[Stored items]
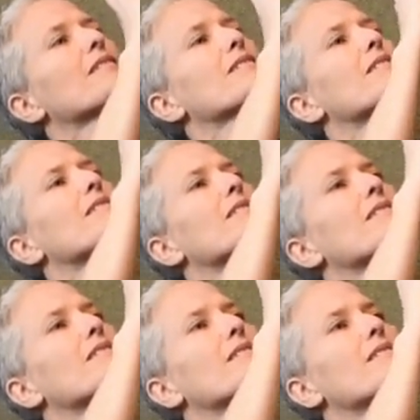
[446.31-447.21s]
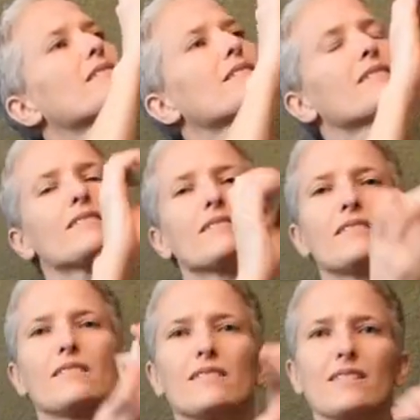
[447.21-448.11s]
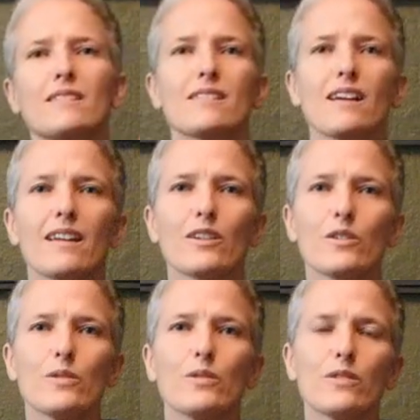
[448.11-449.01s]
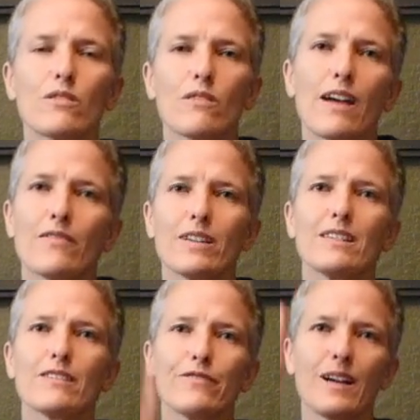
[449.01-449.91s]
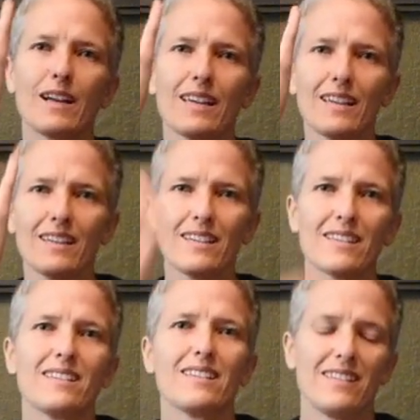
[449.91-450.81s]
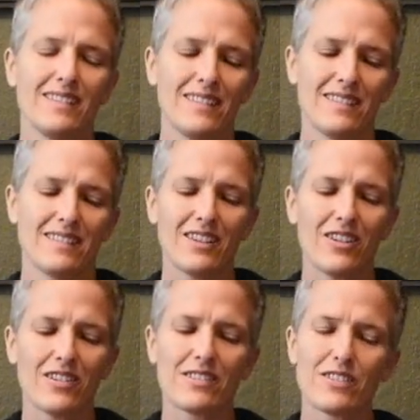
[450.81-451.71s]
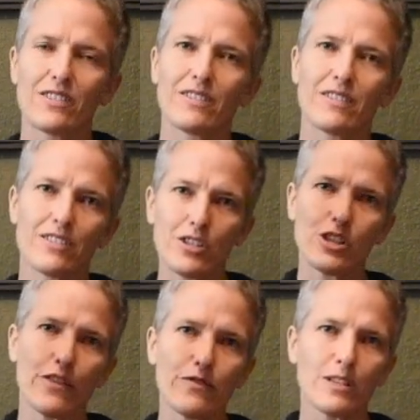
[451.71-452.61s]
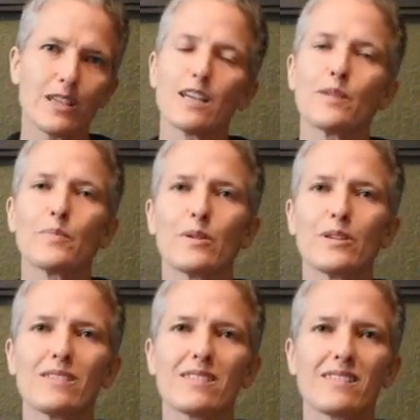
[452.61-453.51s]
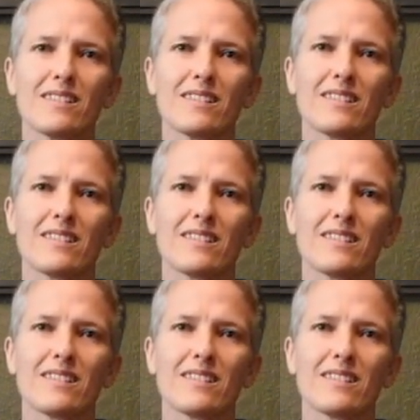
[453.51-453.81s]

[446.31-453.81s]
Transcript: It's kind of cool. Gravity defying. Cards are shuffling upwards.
==
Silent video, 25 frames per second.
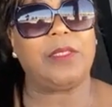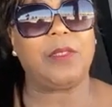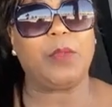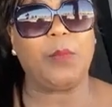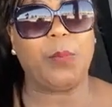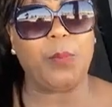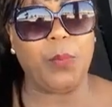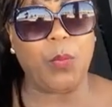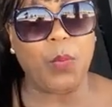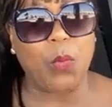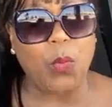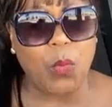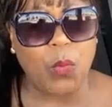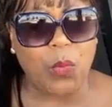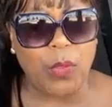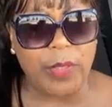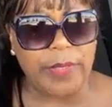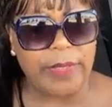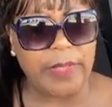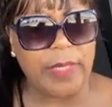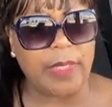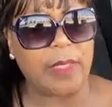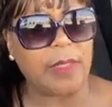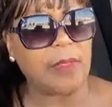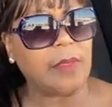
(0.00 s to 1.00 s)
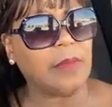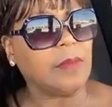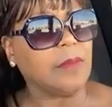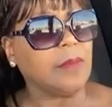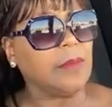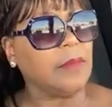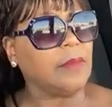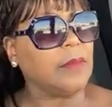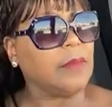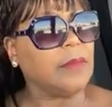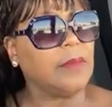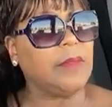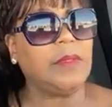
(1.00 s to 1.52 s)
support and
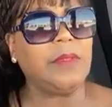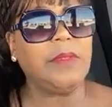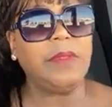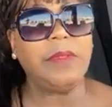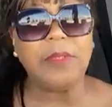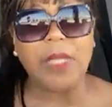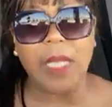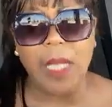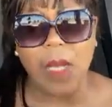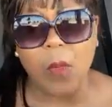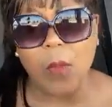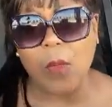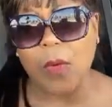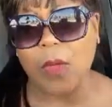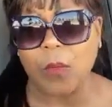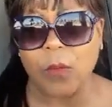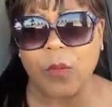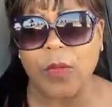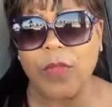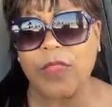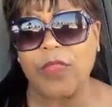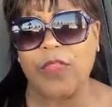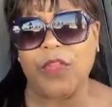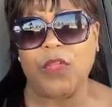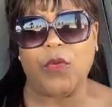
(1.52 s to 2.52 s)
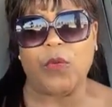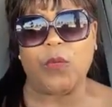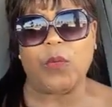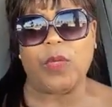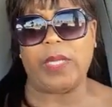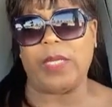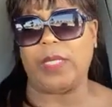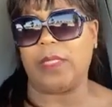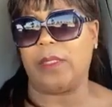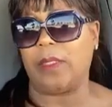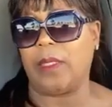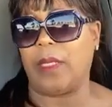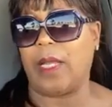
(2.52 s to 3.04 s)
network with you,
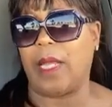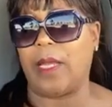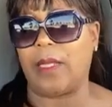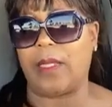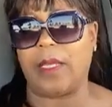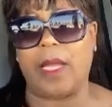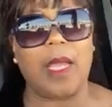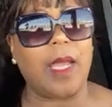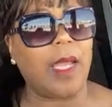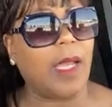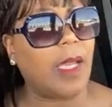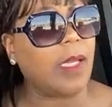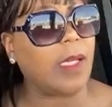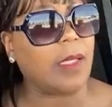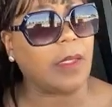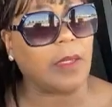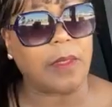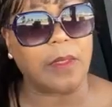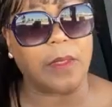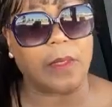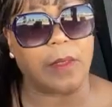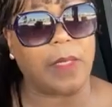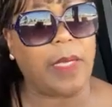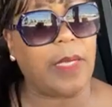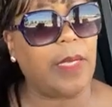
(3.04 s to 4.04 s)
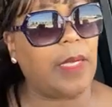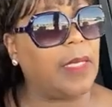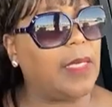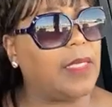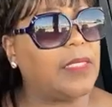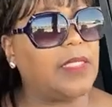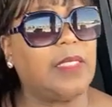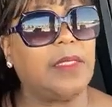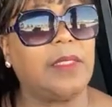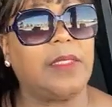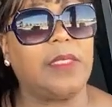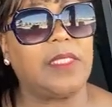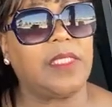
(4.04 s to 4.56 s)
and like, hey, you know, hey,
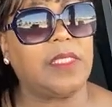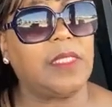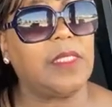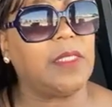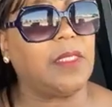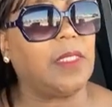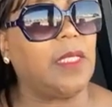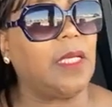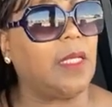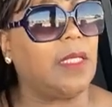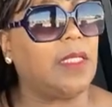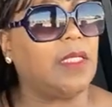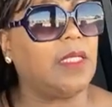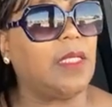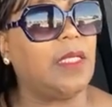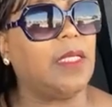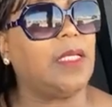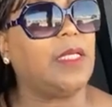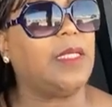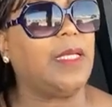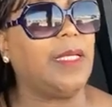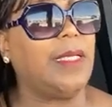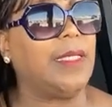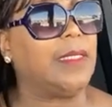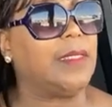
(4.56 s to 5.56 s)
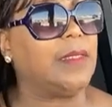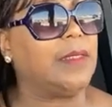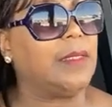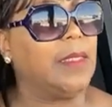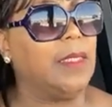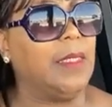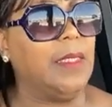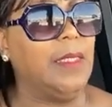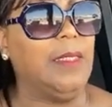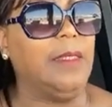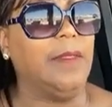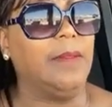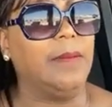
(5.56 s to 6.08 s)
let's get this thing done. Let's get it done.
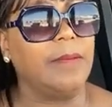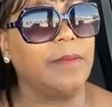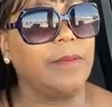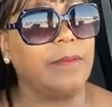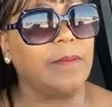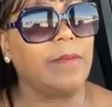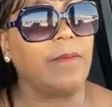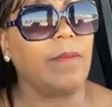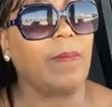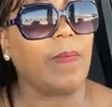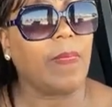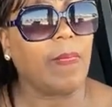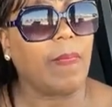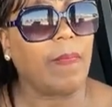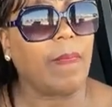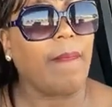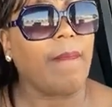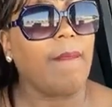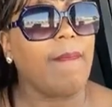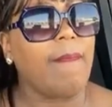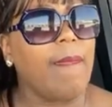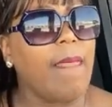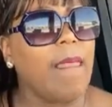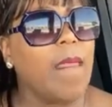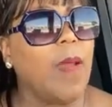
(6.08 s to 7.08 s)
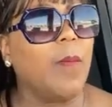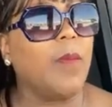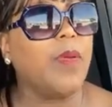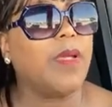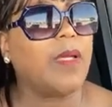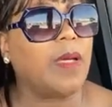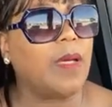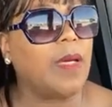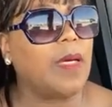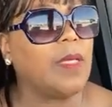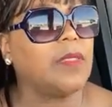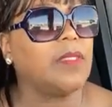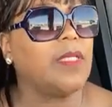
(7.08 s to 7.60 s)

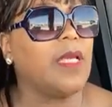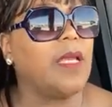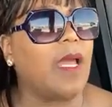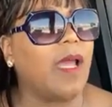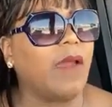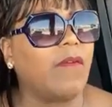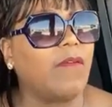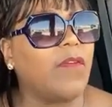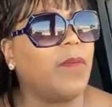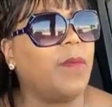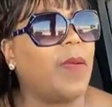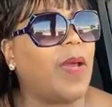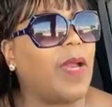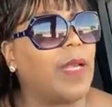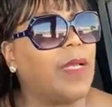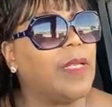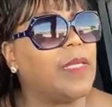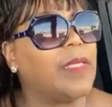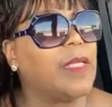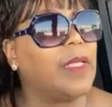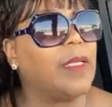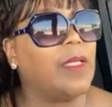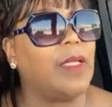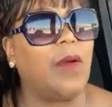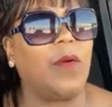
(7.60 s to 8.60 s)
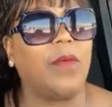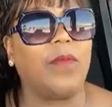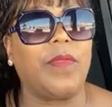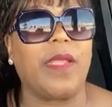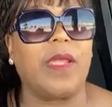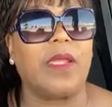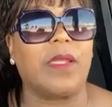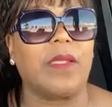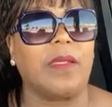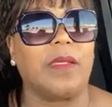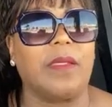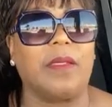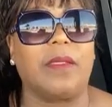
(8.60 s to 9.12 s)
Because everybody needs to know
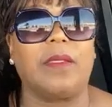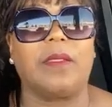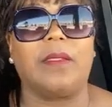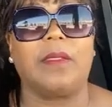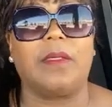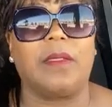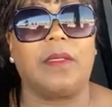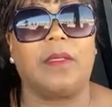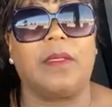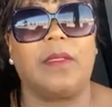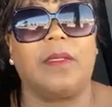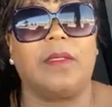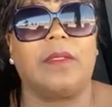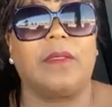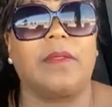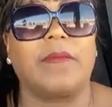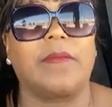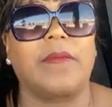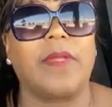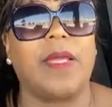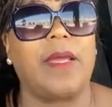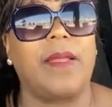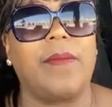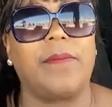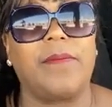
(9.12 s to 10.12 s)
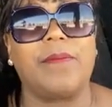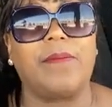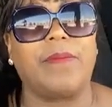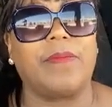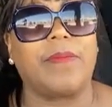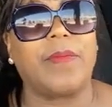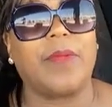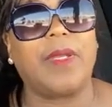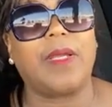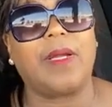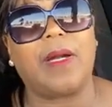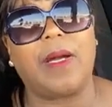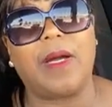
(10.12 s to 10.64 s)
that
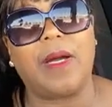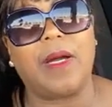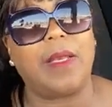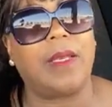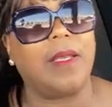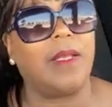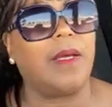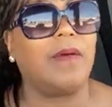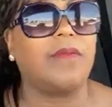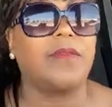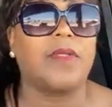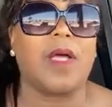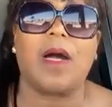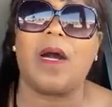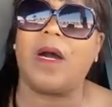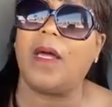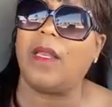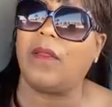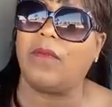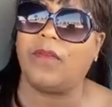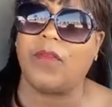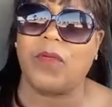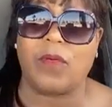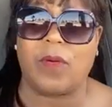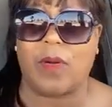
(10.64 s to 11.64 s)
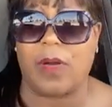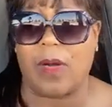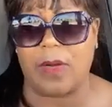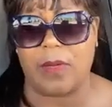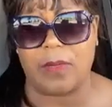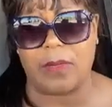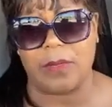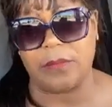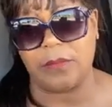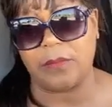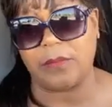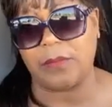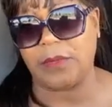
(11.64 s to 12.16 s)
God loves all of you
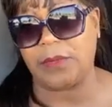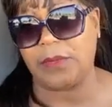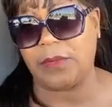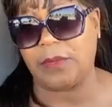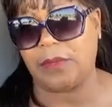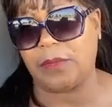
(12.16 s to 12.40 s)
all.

* **Exercise**
Would you output only the span of the records above that opens with the line containing "[446.31-447.21s]" and closes with the line containing "Transcript: It's kind", ends included and pictures dropped?

* **Finished exercise**
[446.31-447.21s]
[447.21-448.11s]
[448.11-449.01s]
[449.01-449.91s]
[449.91-450.81s]
[450.81-451.71s]
[451.71-452.61s]
[452.61-453.51s]
[453.51-453.81s]

[446.31-453.81s]
Transcript: It's kind of cool. Gravity defying. Cards are shuffling upwards.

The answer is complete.